- _Activity_
The entries below are to be repeated exactly, and their pictures left out.
- Opening Delimiter -
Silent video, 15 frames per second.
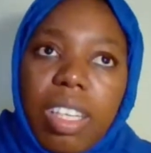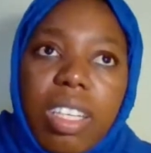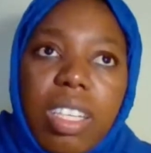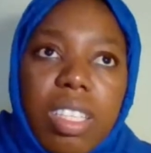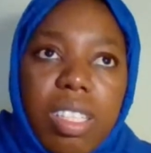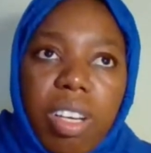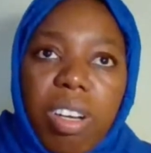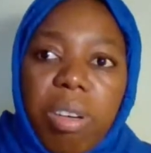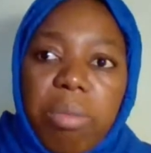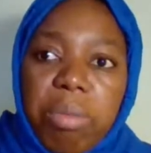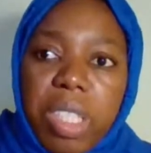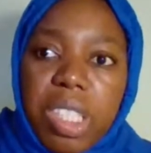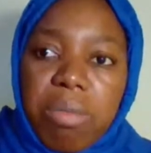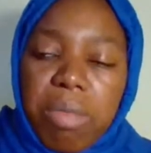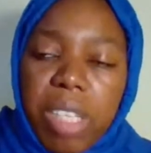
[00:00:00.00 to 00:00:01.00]
it's a
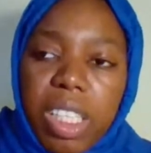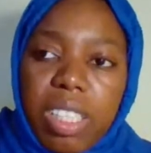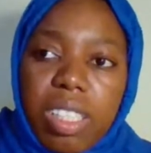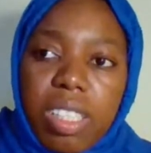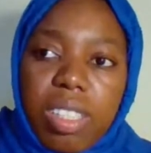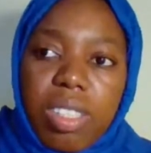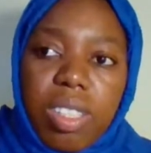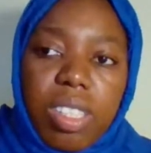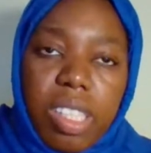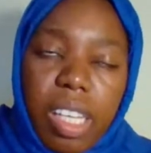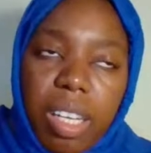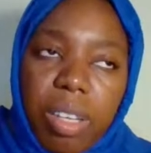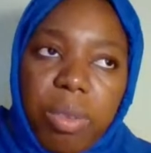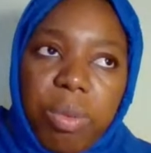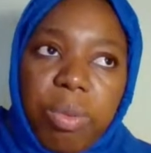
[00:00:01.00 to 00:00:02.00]
commitment. Just
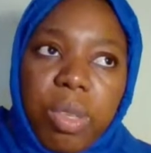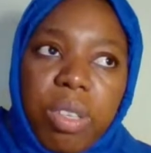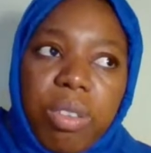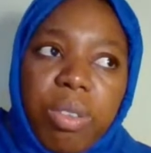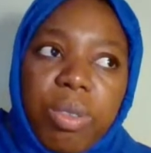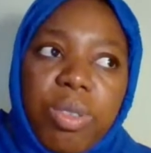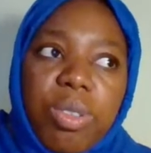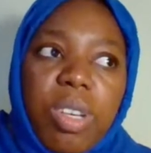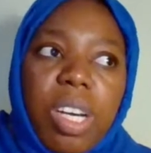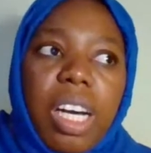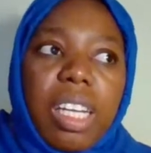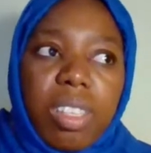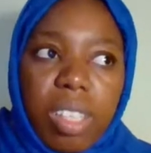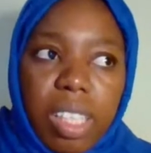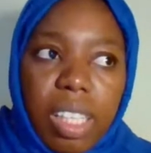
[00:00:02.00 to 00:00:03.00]
like we also
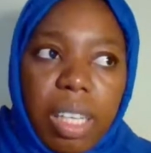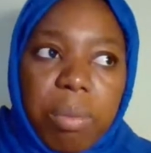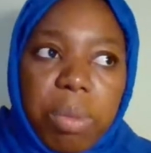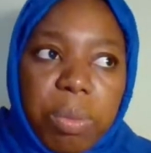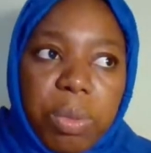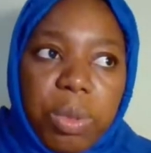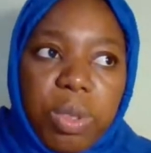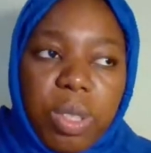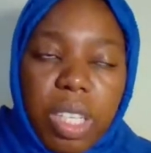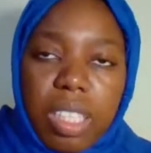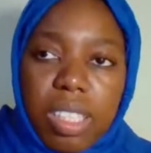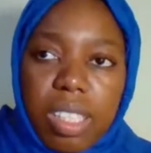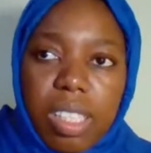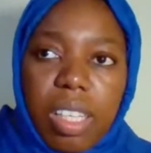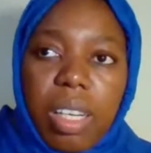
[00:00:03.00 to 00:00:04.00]
had other people to
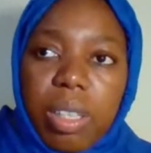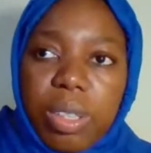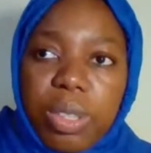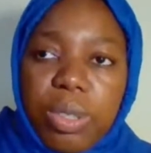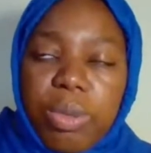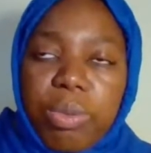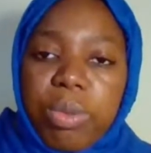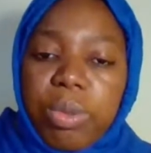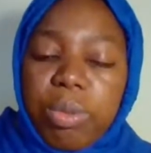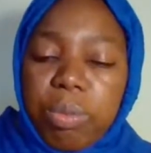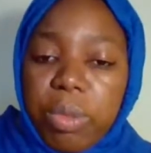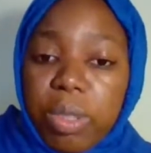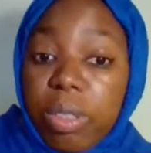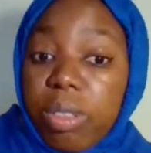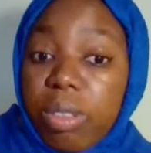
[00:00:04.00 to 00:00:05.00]
answer us, we'll
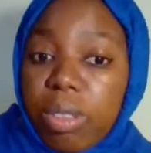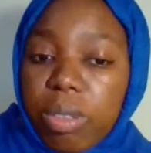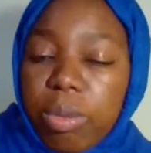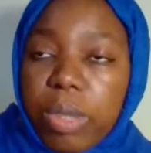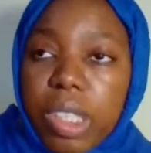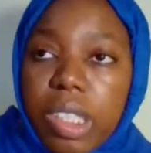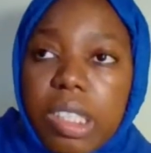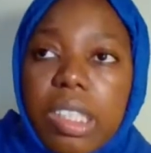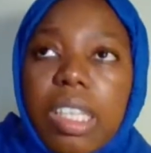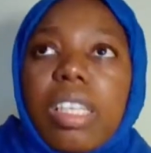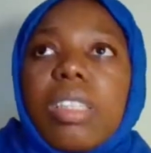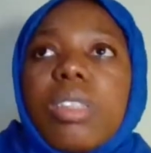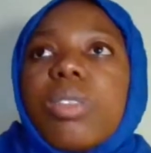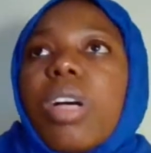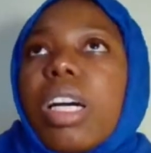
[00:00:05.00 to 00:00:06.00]
be always
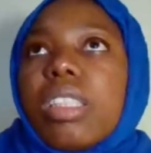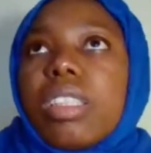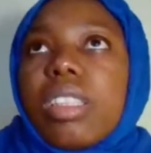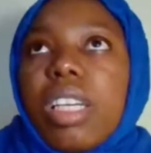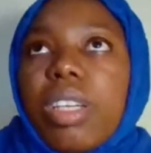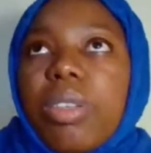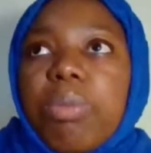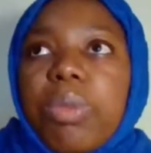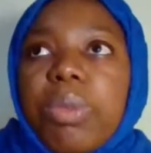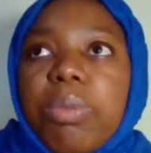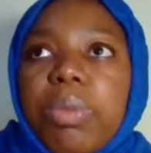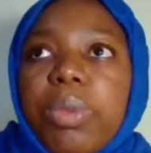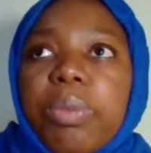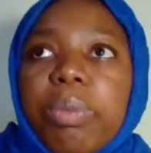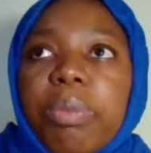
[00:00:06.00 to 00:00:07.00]
there to answer you
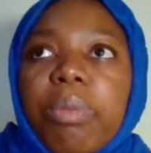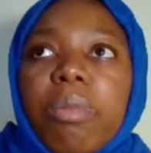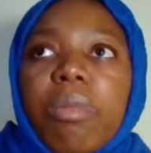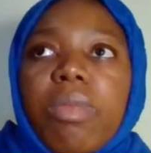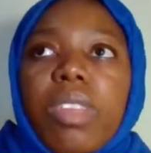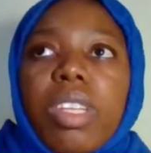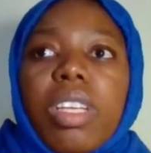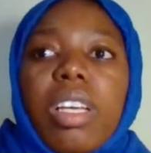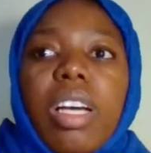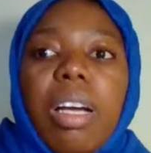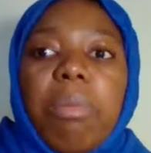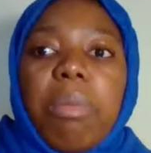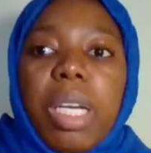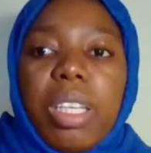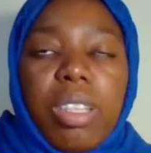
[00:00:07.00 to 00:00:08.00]
people.
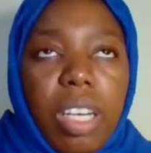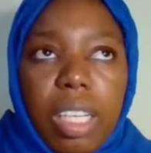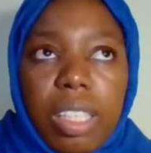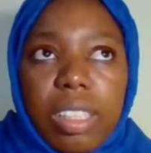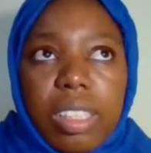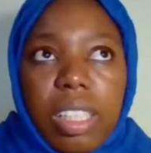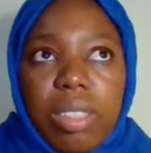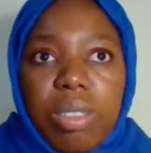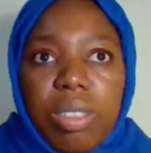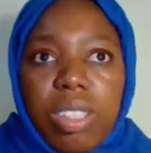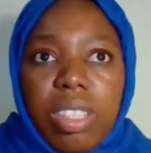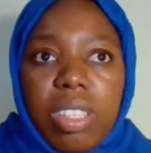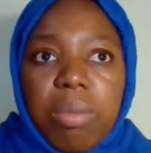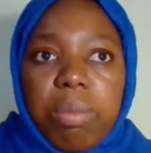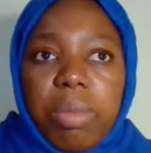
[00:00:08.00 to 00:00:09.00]
I might not answer
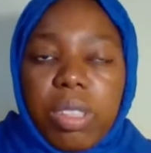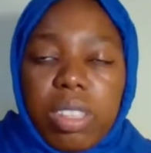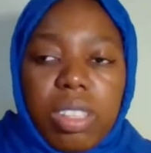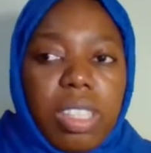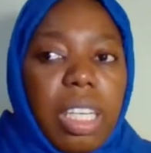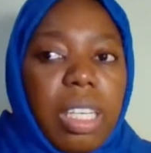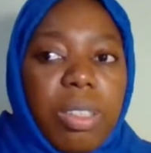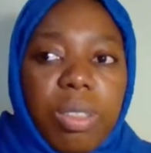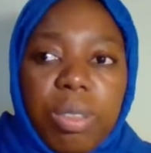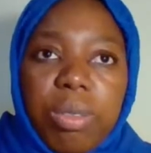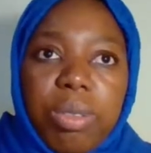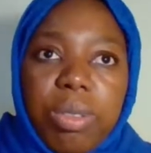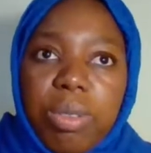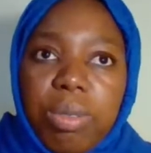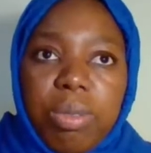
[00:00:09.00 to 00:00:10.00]
today, but I don't
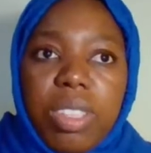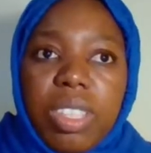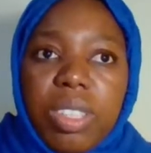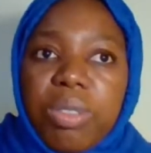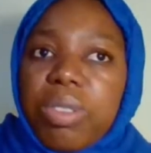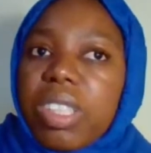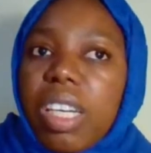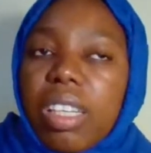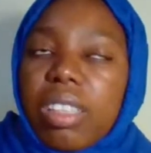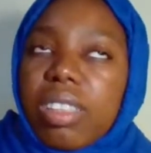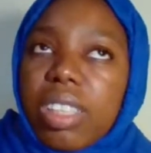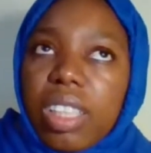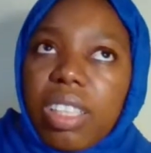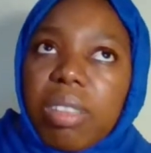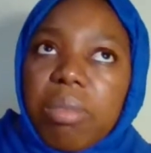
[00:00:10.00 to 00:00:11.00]
go 2 days without
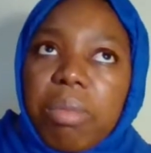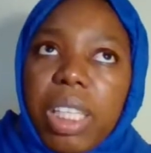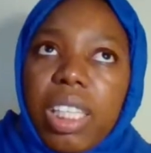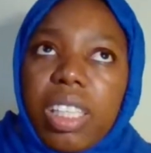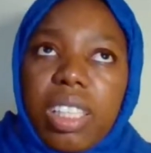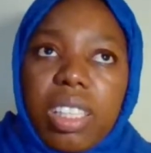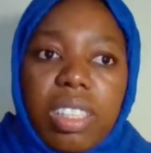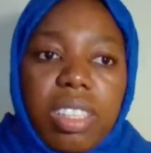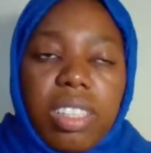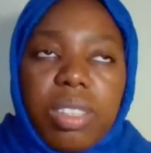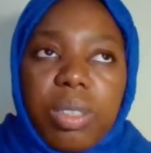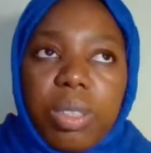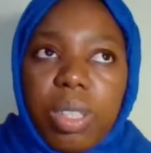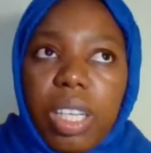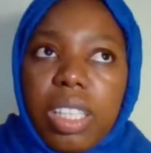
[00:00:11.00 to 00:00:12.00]
checking my
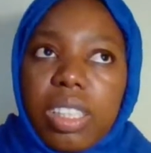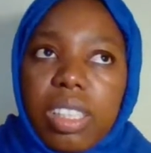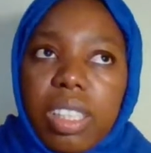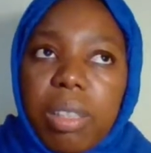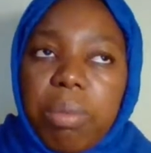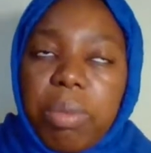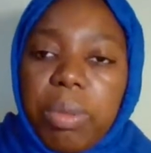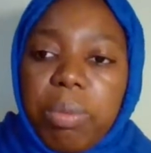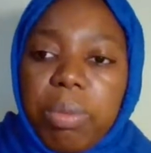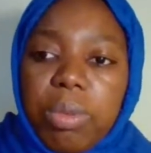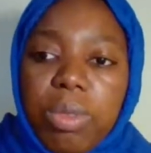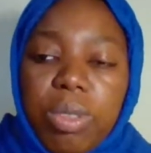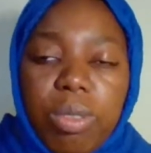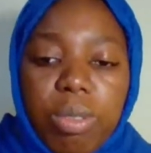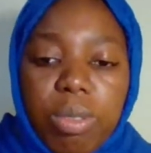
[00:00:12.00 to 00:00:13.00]
LinkedIn to answer people.
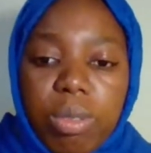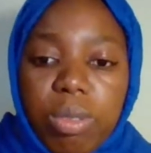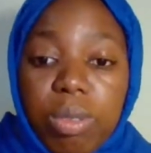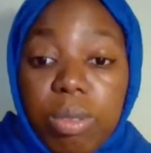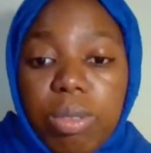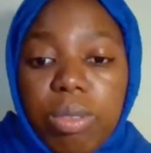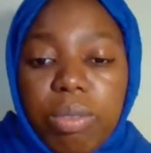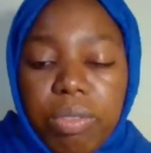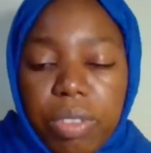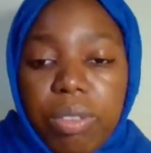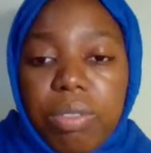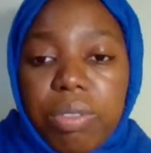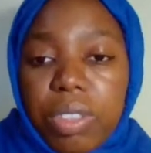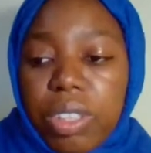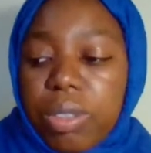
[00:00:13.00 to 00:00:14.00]
So do feel
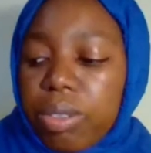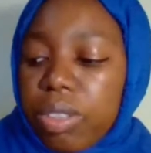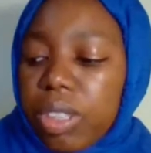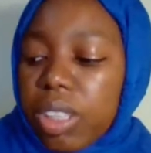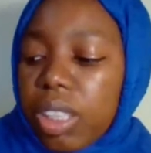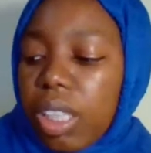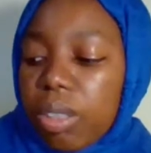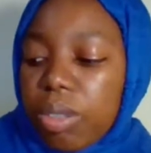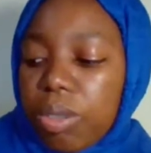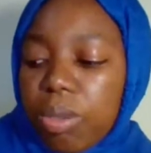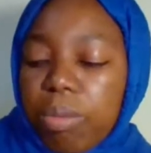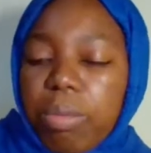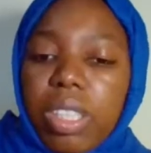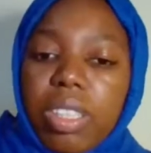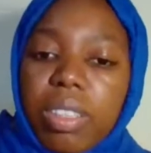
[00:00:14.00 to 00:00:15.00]
free to reach out to
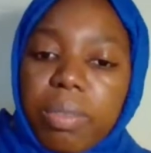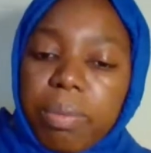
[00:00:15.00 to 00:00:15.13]
me.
- Closing Delimiter -
- _Worked solution_
Silent video, 15 frames per second.
[00:00:00.00 to 00:00:01.00]
it's a
[00:00:01.00 to 00:00:02.00]
commitment. Just
[00:00:02.00 to 00:00:03.00]
like we also
[00:00:03.00 to 00:00:04.00]
had other people to
[00:00:04.00 to 00:00:05.00]
answer us, we'll
[00:00:05.00 to 00:00:06.00]
be always
[00:00:06.00 to 00:00:07.00]
there to answer you
[00:00:07.00 to 00:00:08.00]
people.
[00:00:08.00 to 00:00:09.00]
I might not answer
[00:00:09.00 to 00:00:10.00]
today, but I don't
[00:00:10.00 to 00:00:11.00]
go 2 days without
[00:00:11.00 to 00:00:12.00]
checking my
[00:00:12.00 to 00:00:13.00]
LinkedIn to answer people.
[00:00:13.00 to 00:00:14.00]
So do feel
[00:00:14.00 to 00:00:15.00]
free to reach out to
[00:00:15.00 to 00:00:15.13]
me.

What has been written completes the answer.